Eldergoths vs. Apathy

It’s time, Snarklings, for the Lady of the Manners to write (again) about a subject that is very dear to her. A particularly heartfelt letter from a fellow Eldergoth landed in the Gothic Charm School mailbox, which sent the Lady of the Manners down into the depths of some murky nostalgia.

First, let’s get some terminology defined! Which is something the Lady of the Manners has been meaning to do for ages, but was finally prompted to do over on the Gothic Charm School Tumblr:

  • Babybat = goths under whatever the legal drinking/club-going age is. For example, 21 in the US.
  • Fledgling = people new to the goth subculture, regardless of age. In the Lady of the Manners’ opinion, this term applies for a couple of years.
  • Eldergoth = people who have been an active participant in the goth subculture for at least 20 years, and are probably at least in their very late 30s/.

Are these terms and definitions universally accepted by goths around the globe? Probably not. But there are a lot of goths out there who do agree with them. And now you won’t be confused when those terms are offhandedly used here at Gothic Charm School!

Eldergoths. A topic that has come up a few times:

Too Old to be Goth, Revisited
Returning to One’s Gothy Roots
Of Goths and Aging Gracefully
More Advice for Aging Goths
Returning to the Spooky Life (Back to the Crypt)

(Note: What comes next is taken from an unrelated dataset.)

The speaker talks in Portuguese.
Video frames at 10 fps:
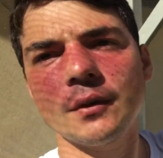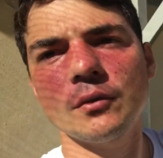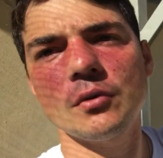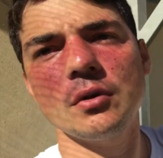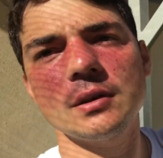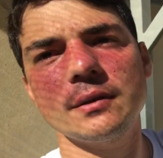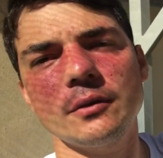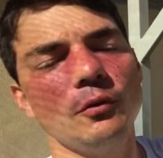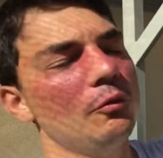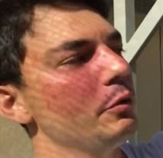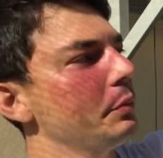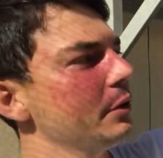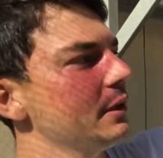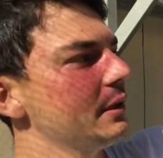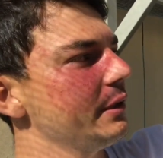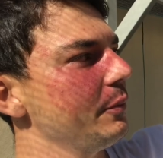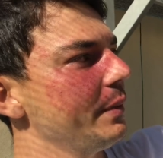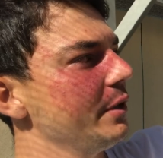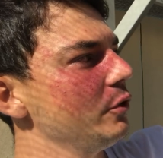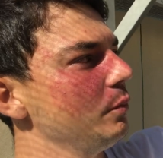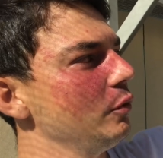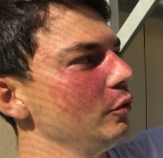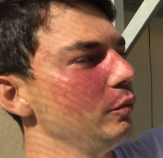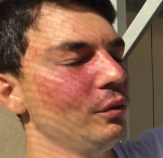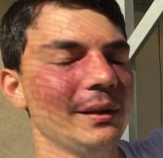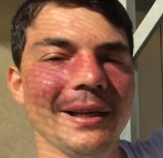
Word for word: nossa, o bulbo apodreceu, perdi o bulbo.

So what prompted the Lady of the Manners to return to this topic? Two things, one of which was this poignant letter:

It freaks me out when all traces of goth get wiped off the world, from Gothic Beauty no longer printing on paper (nor replying re: paid subscriptions), to all the old ‘goth nights’ not happening seemingly, to all the old wensites and events just not there anymore. I don’t live near anyone who wants to come over and dance around to the old stuff–nor do I even want to do that now on my own–and the social isolation and loss of the shreds of the scene is really hard on me, as in Badbadbad. I know perky advice about staying social, seeing a therapist, whatever, and illness prevents me from a lot of stuff, and I know that you have had other really brave-seeming (mostly young) folks with more severe health impairments than I have writing to you, and yet–I simply got old and have some serious-ish health stuff, and it freaks me out to have outlived the scene. Yes, I looked through the list of your active sites, and eh–there’s not enough there to be a lifestyle anymore in my view, just some folks selling things to those who used to be in the lifestyle maybe.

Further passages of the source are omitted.